Benedictine abbot of Crowland from 1087

Croyland Abbey.

Ingulf (Ingulphus; died 16 November 1109) was the Benedictine abbot of Crowland from 1087.

==Life==
Ingulf was an Englishman who, having travelled to England on diplomatic business as secretary of William, Duke of Normandy, in 1051, was made Abbot of Crowland in 1087 (Chambers and DNB say 1086) at Duke William's instigation after he had become king of England and the abbacy had fallen vacant. 1087 was in the last year of William's reign.

In the meantime, Ingulf had made a pilgrimage to Jerusalem and entered Fontenelle Abbey at Caudebec-en-Caux in Normandy, where after a time, he was appointed prior. He was appointed abbot there in 1080.
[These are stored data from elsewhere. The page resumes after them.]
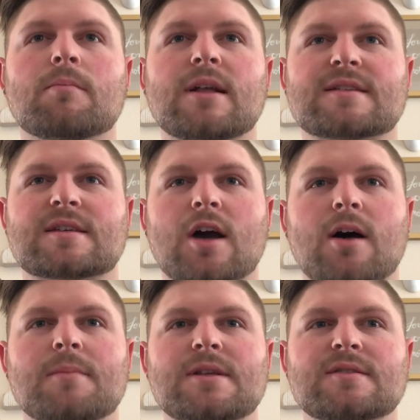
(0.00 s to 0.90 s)
It's
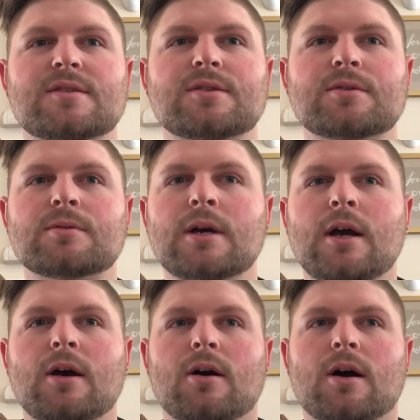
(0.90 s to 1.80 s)
come into
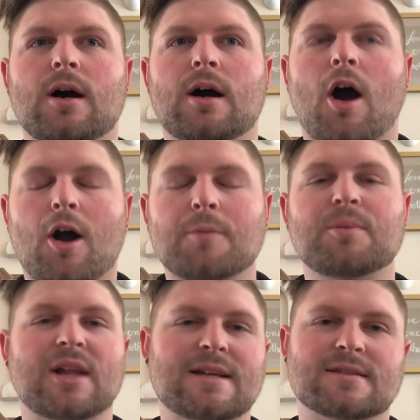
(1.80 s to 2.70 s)
our
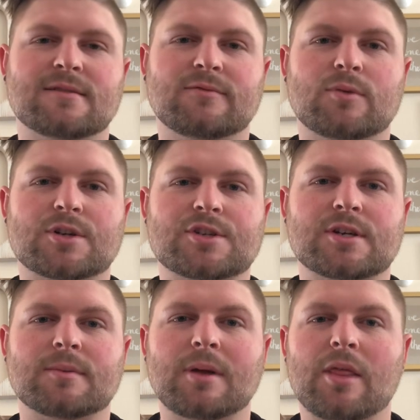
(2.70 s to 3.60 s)
place of worship.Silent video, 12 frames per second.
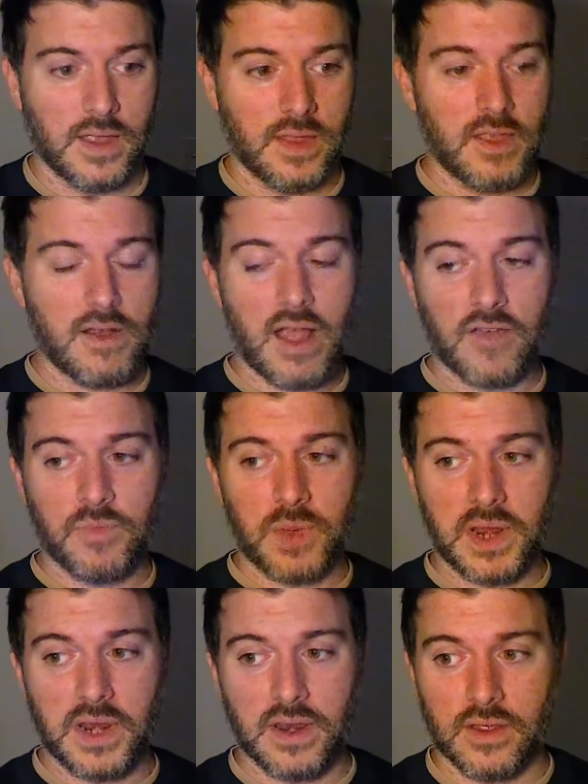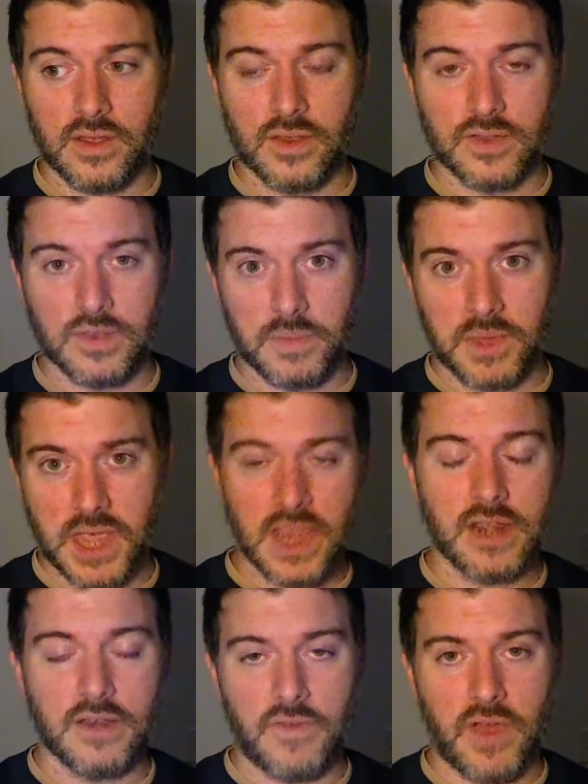There have been some
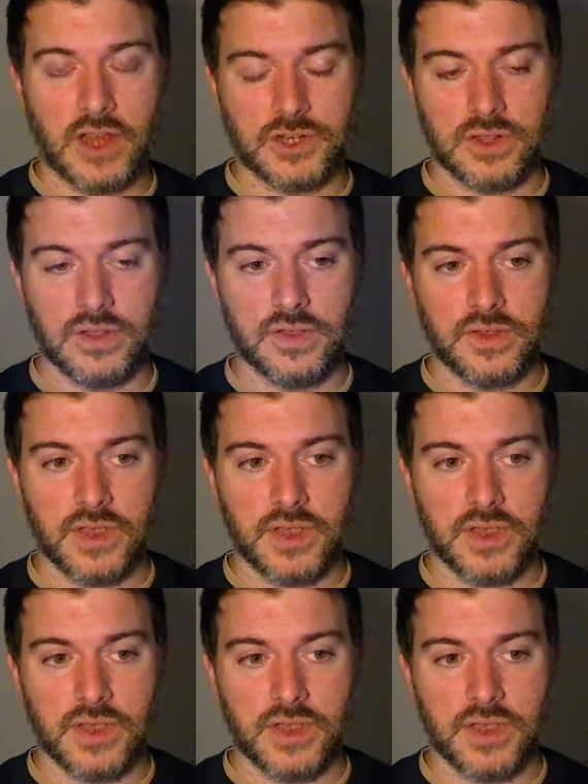key innovations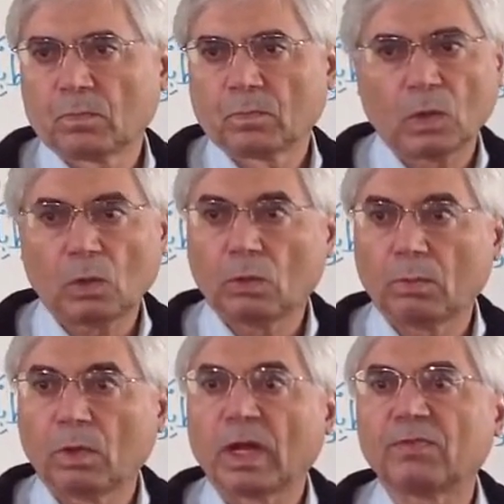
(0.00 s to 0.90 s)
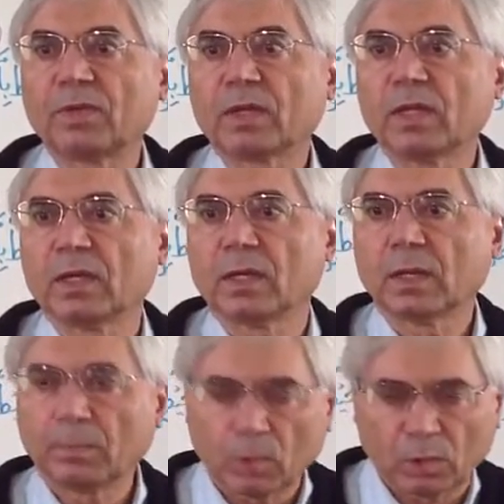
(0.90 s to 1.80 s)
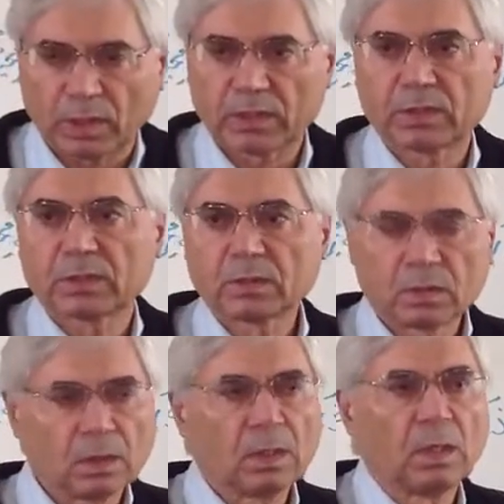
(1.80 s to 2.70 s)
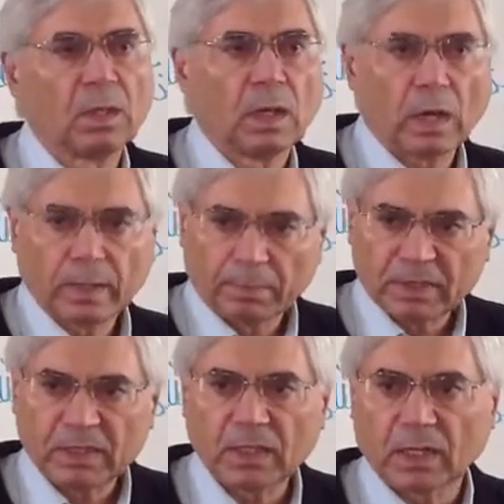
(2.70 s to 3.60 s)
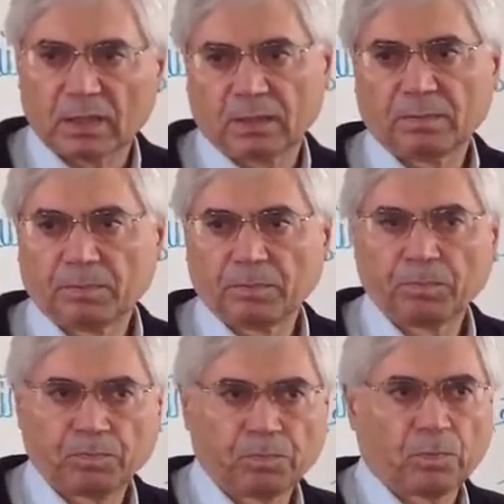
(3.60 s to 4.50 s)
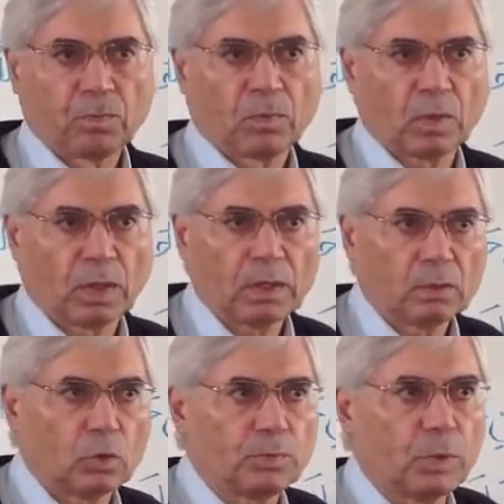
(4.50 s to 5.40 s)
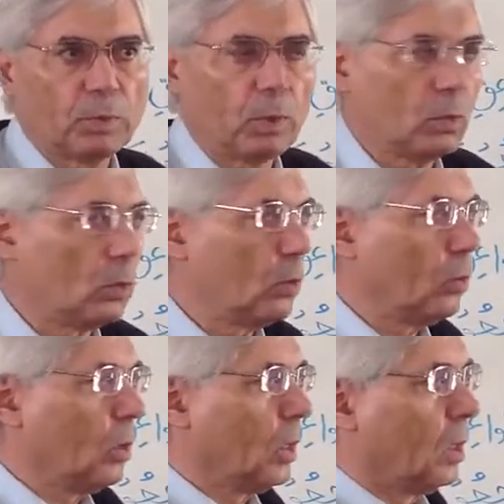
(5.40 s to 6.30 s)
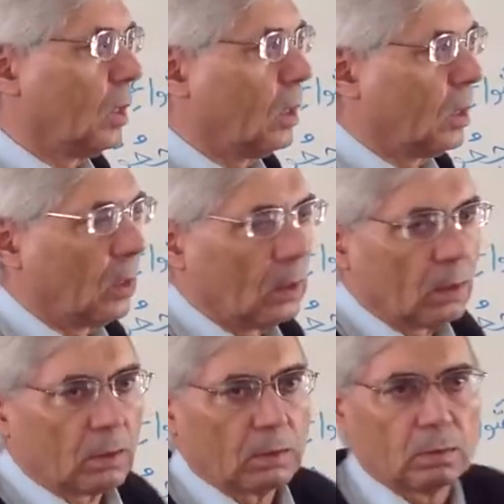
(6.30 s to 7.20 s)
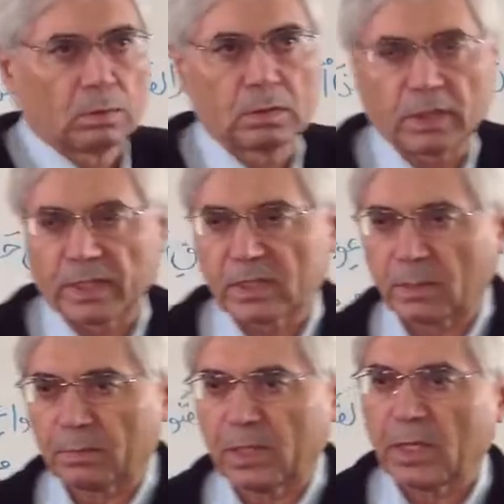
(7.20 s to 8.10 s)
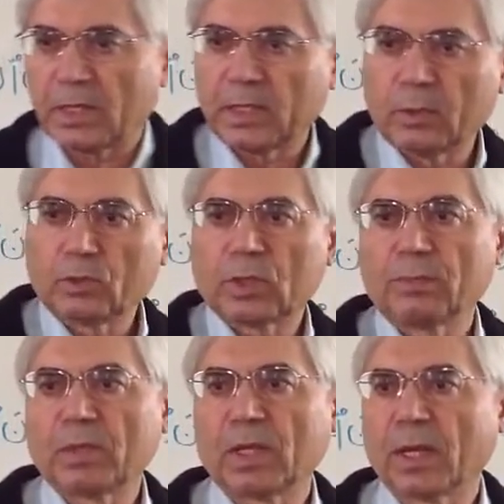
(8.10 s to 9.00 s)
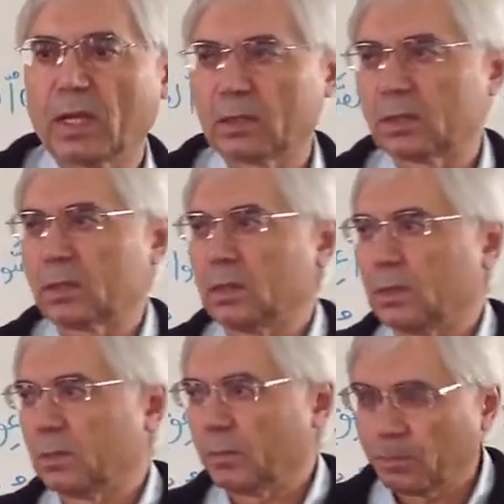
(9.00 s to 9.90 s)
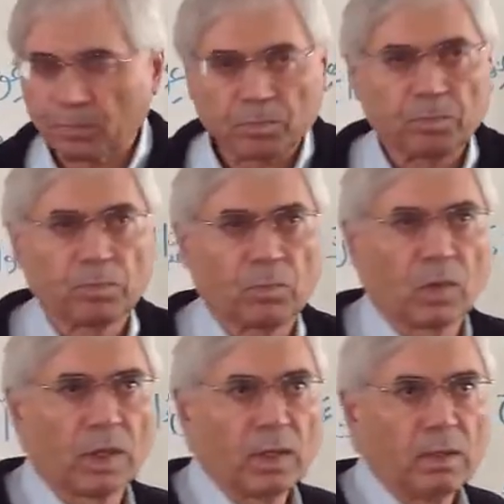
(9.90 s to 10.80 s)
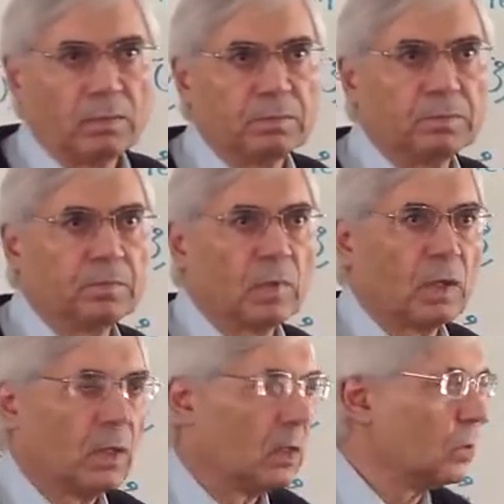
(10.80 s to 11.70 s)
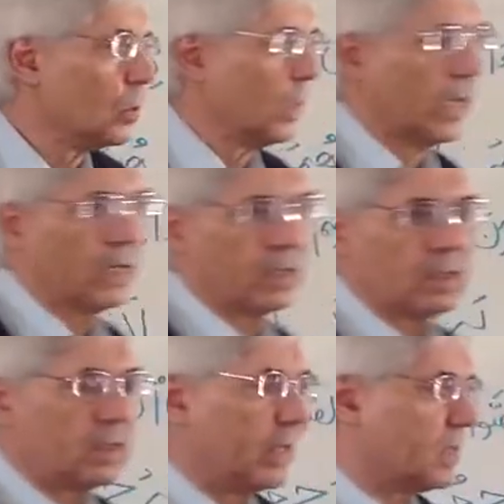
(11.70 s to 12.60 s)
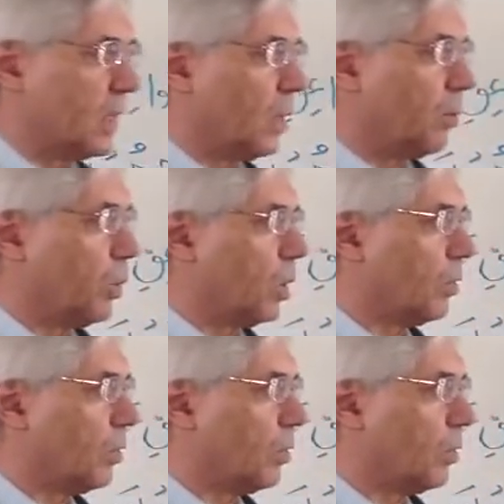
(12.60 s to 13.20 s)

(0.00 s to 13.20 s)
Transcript: No, munafiqeen, hypocrites in Medina. Okay, those people who say something and they do something else. Okay, so that is the example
As his life as Abbot of Crowland progressed, Ingulf suffered the usual events: gout and the work of rebuilding after a destructive fire in the abbey. However, he was able to obtain an arm of Saint Wulfram; and in 1092 he received the body of Earl Waltheof of Northumbria, an Anglo-Saxon who had been executed per William's orders and who was considered a hero and martyr in popular thought. These relics brought in the pilgrims and eased his money problems.

==Works==

For several centuries, he was credited with the original authorship of a history of Crowland Abbey, Historia Monasterii Croylandensis, the Croyland Chronicle, a manuscript which has since been shown to have been fabricated well after his time, probably in the 13th or 14th century. The chronicle, which for many years was referred to as 'Ingulf' and is now called the Pseudo-Ingulf, was probably written in order to support claims to property around Crowland, particularly in regard to incursions from Spalding. Crowland was on a small gravel ridge in wet fen. All of the Abbey's arable lands listed in Domesday Book were in other parishes, such as Spalding.